» **AIM OF THE TASK**
Copy exactly the lines starting at the one that contains "[0:04.50-0:05.40]" and running through the end of the material below. Exclude any pictures.

** Opening GIVEN RECORDS block **

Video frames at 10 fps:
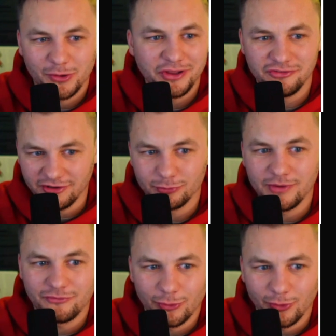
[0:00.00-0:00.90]
Okay, just
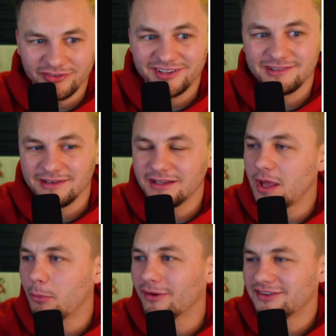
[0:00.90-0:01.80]
went for 60
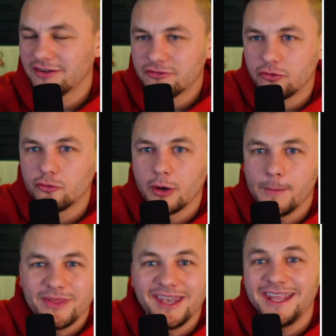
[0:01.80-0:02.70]
DK points against Detroit,
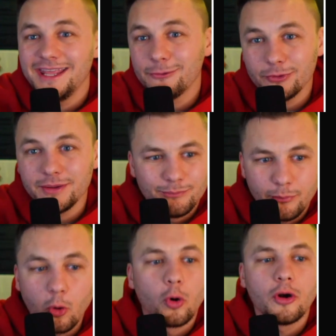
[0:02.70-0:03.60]
an equally
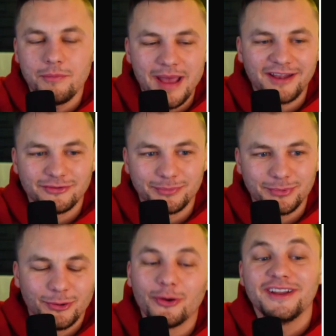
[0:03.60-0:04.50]
poor matchup,
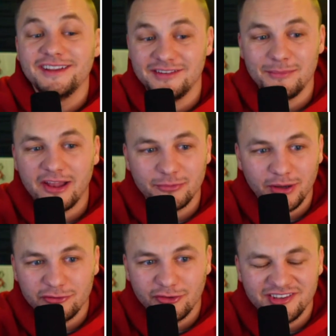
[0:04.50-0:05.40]
or easy
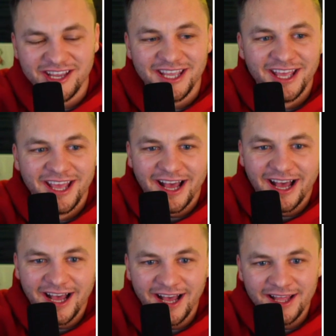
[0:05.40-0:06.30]
matchup, I should say.
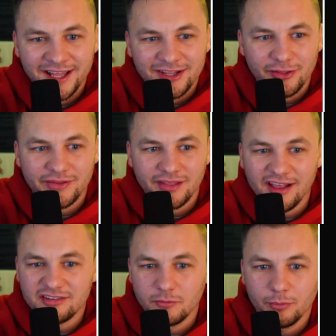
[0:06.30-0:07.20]
Look at the
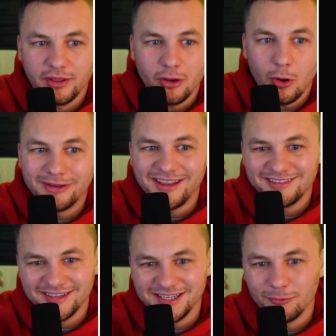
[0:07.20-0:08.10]
last time we played
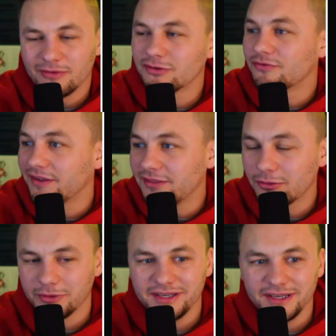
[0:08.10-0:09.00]
OKC, went for
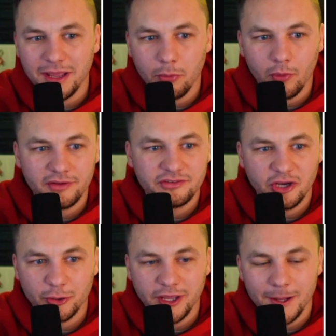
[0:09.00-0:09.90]
53 DK points.
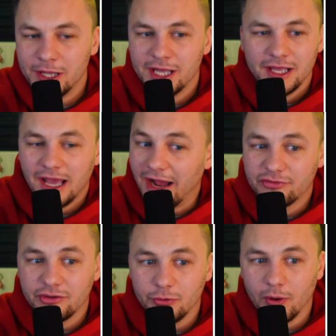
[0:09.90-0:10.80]
Okay,
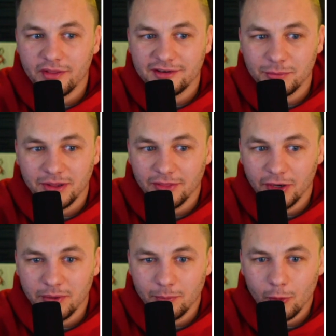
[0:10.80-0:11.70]
obviously you'd want that to be a
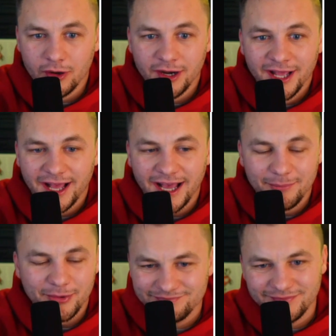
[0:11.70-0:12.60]
little bit more,
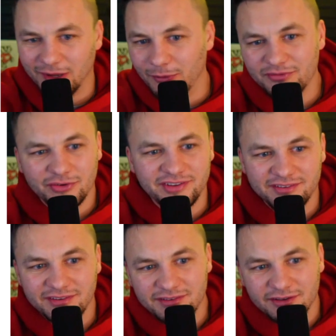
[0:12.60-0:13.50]
but, you know, went for
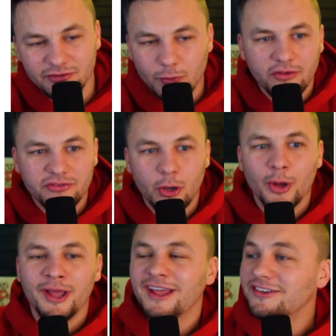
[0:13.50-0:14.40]
66 as well. So
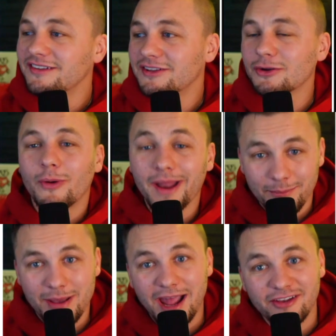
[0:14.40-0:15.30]
just a
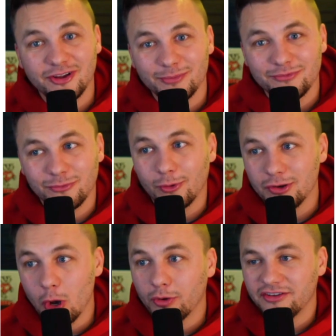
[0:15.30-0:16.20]
great matchup for
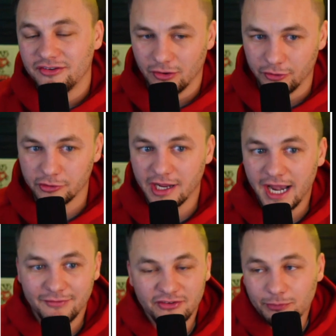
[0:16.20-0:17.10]
Jokic. You know, you're
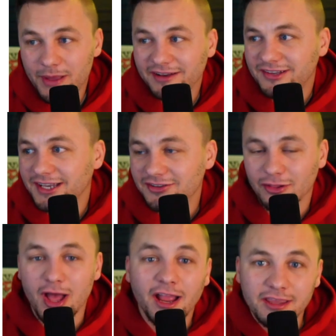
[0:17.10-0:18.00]
kind of expecting to
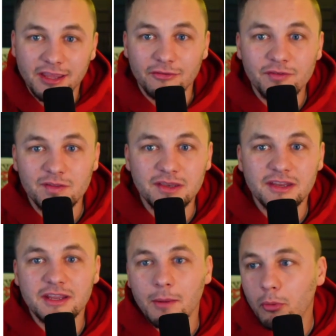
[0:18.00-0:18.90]
lock in 50
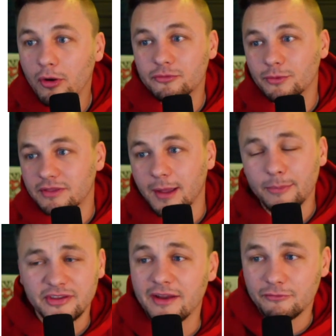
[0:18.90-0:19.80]
DK points with the
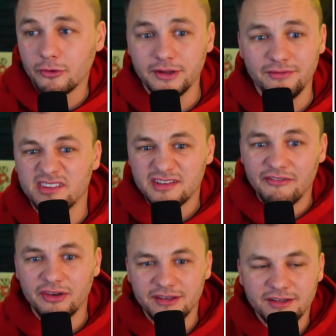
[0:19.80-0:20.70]
upside for even
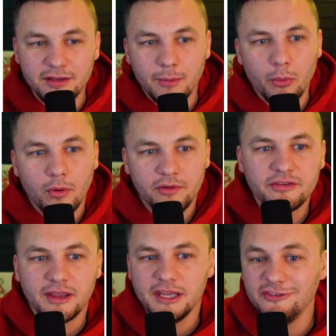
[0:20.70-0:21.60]
70 DK
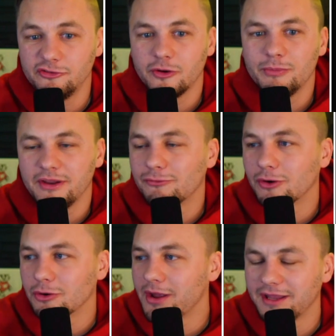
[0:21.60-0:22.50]
points. Like, he should be in
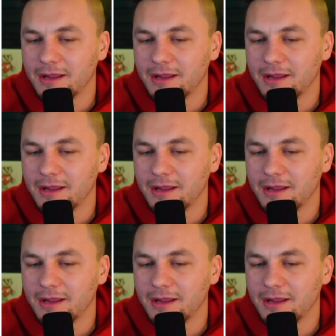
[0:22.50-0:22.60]
for a great game.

** Closing GIVEN RECORDS block **

» **ANSWER SPACE**
[0:04.50-0:05.40]
or easy
[0:05.40-0:06.30]
matchup, I should say.
[0:06.30-0:07.20]
Look at the
[0:07.20-0:08.10]
last time we played
[0:08.10-0:09.00]
OKC, went for
[0:09.00-0:09.90]
53 DK points.
[0:09.90-0:10.80]
Okay,
[0:10.80-0:11.70]
obviously you'd want that to be a
[0:11.70-0:12.60]
little bit more,
[0:12.60-0:13.50]
but, you know, went for
[0:13.50-0:14.40]
66 as well. So
[0:14.40-0:15.30]
just a
[0:15.30-0:16.20]
great matchup for
[0:16.20-0:17.10]
Jokic. You know, you're
[0:17.10-0:18.00]
kind of expecting to
[0:18.00-0:18.90]
lock in 50
[0:18.90-0:19.80]
DK points with the
[0:19.80-0:20.70]
upside for even
[0:20.70-0:21.60]
70 DK
[0:21.60-0:22.50]
points. Like, he should be in
[0:22.50-0:22.60]
for a great game.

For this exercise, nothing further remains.